TASK GOAL:
What is needed is an exact copy of the data below, pictures excluded.

(Collected data entries)
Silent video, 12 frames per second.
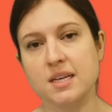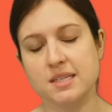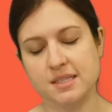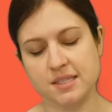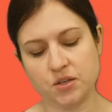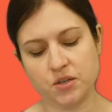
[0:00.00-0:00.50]

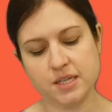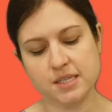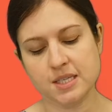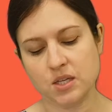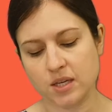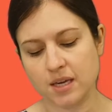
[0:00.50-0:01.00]

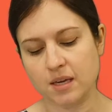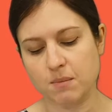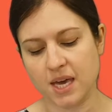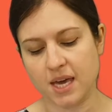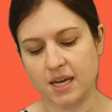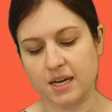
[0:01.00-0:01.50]
serious-looking
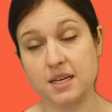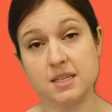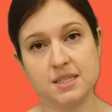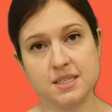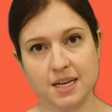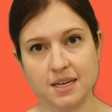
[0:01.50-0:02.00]
man
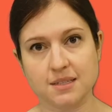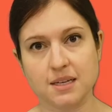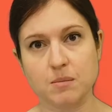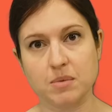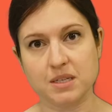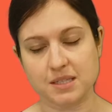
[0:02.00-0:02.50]
standing
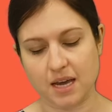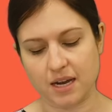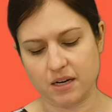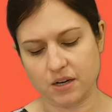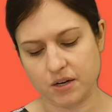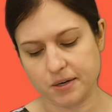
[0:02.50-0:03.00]
beside
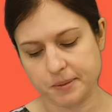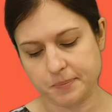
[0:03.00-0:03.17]
her.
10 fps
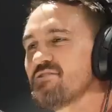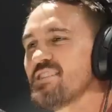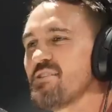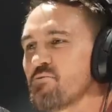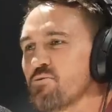I was
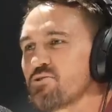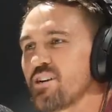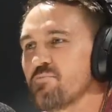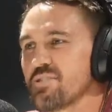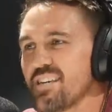there when
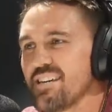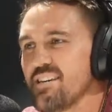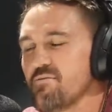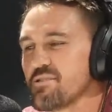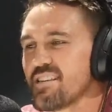Rustam was there.
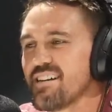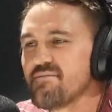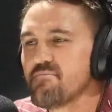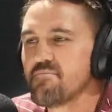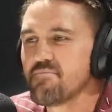He was
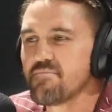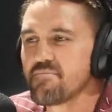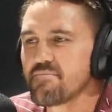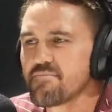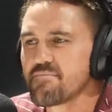um,
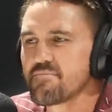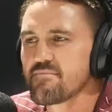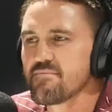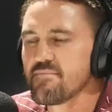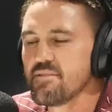
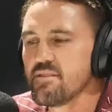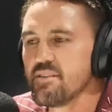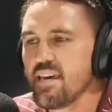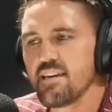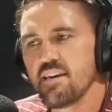
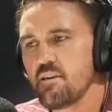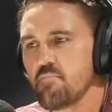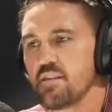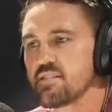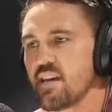yeah. It'd
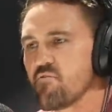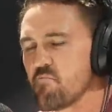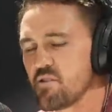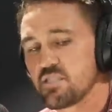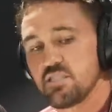be the same.
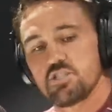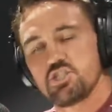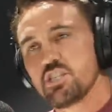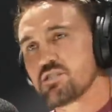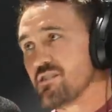Everyone would be like, oh
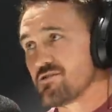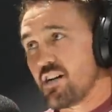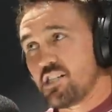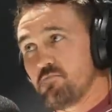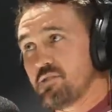shit, don't
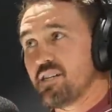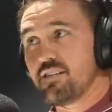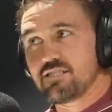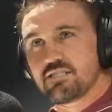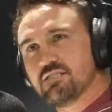touch me. You know,
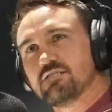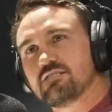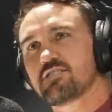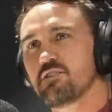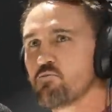like,
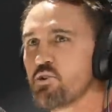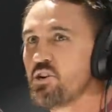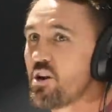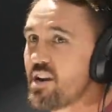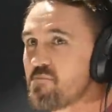Ugh. you would
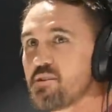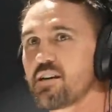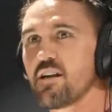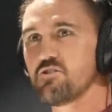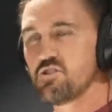not let him
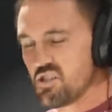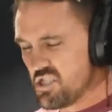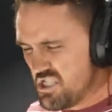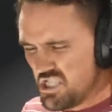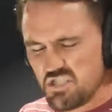get close to you because
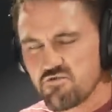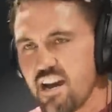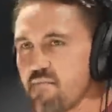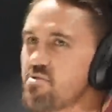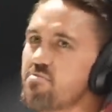he'd just
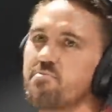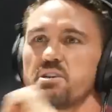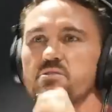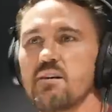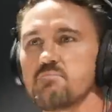grab you and
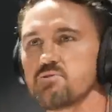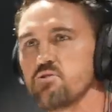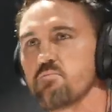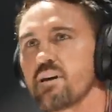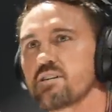pick you up and
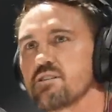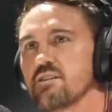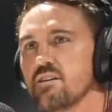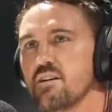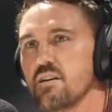suplex you.
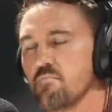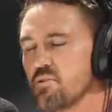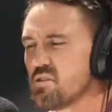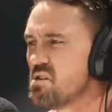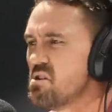
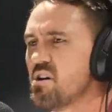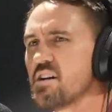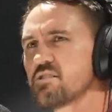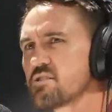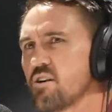But the
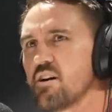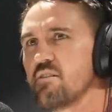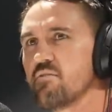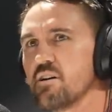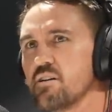nicest guy
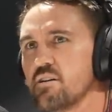ever.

ANSWER AREA:
Silent video, 12 frames per second.
[0:00.00-0:00.50]

[0:00.50-0:01.00]

[0:01.00-0:01.50]
serious-looking
[0:01.50-0:02.00]
man
[0:02.00-0:02.50]
standing
[0:02.50-0:03.00]
beside
[0:03.00-0:03.17]
her.
10 fps
I was
there when
Rustam was there.
He was
um,
yeah. It'd
be the same.
Everyone would be like, oh
shit, don't
touch me. You know,
like,
Ugh. you would
not let him
get close to you because
he'd just
grab you and
pick you up and
suplex you.
But the
nicest guy
ever.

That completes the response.